YOUR ASSIGNMENT -> Only an exact, line-for-line copy of the data will serve as the answer.
----- ENTRIES PROVIDED
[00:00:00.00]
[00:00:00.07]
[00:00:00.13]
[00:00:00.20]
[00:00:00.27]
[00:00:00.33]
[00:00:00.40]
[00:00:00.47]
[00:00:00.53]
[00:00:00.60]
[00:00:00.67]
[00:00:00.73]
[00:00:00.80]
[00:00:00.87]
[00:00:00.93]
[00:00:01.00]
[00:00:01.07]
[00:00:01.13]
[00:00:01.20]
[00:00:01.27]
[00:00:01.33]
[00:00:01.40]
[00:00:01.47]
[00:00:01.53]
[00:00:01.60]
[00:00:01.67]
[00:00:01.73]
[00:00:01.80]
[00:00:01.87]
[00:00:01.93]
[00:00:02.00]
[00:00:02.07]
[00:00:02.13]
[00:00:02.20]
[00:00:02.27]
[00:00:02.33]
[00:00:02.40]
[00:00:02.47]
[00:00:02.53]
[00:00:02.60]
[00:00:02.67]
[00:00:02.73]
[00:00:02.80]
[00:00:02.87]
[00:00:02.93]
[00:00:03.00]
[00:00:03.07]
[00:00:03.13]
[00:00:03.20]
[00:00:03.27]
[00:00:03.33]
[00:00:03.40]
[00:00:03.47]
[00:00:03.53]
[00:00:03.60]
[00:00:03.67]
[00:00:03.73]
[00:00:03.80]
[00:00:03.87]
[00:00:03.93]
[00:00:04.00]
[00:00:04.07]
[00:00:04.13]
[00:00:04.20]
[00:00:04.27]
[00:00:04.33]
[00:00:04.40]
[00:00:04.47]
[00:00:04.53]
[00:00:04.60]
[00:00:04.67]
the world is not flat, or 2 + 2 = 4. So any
----------
EXPECTED ANSWER ->
[00:00:00.00]
[00:00:00.07]
[00:00:00.13]
[00:00:00.20]
[00:00:00.27]
[00:00:00.33]
[00:00:00.40]
[00:00:00.47]
[00:00:00.53]
[00:00:00.60]
[00:00:00.67]
[00:00:00.73]
[00:00:00.80]
[00:00:00.87]
[00:00:00.93]
[00:00:01.00]
[00:00:01.07]
[00:00:01.13]
[00:00:01.20]
[00:00:01.27]
[00:00:01.33]
[00:00:01.40]
[00:00:01.47]
[00:00:01.53]
[00:00:01.60]
[00:00:01.67]
[00:00:01.73]
[00:00:01.80]
[00:00:01.87]
[00:00:01.93]
[00:00:02.00]
[00:00:02.07]
[00:00:02.13]
[00:00:02.20]
[00:00:02.27]
[00:00:02.33]
[00:00:02.40]
[00:00:02.47]
[00:00:02.53]
[00:00:02.60]
[00:00:02.67]
[00:00:02.73]
[00:00:02.80]
[00:00:02.87]
[00:00:02.93]
[00:00:03.00]
[00:00:03.07]
[00:00:03.13]
[00:00:03.20]
[00:00:03.27]
[00:00:03.33]
[00:00:03.40]
[00:00:03.47]
[00:00:03.53]
[00:00:03.60]
[00:00:03.67]
[00:00:03.73]
[00:00:03.80]
[00:00:03.87]
[00:00:03.93]
[00:00:04.00]
[00:00:04.07]
[00:00:04.13]
[00:00:04.20]
[00:00:04.27]
[00:00:04.33]
[00:00:04.40]
[00:00:04.47]
[00:00:04.53]
[00:00:04.60]
[00:00:04.67]
the world is not flat, or 2 + 2 = 4. So any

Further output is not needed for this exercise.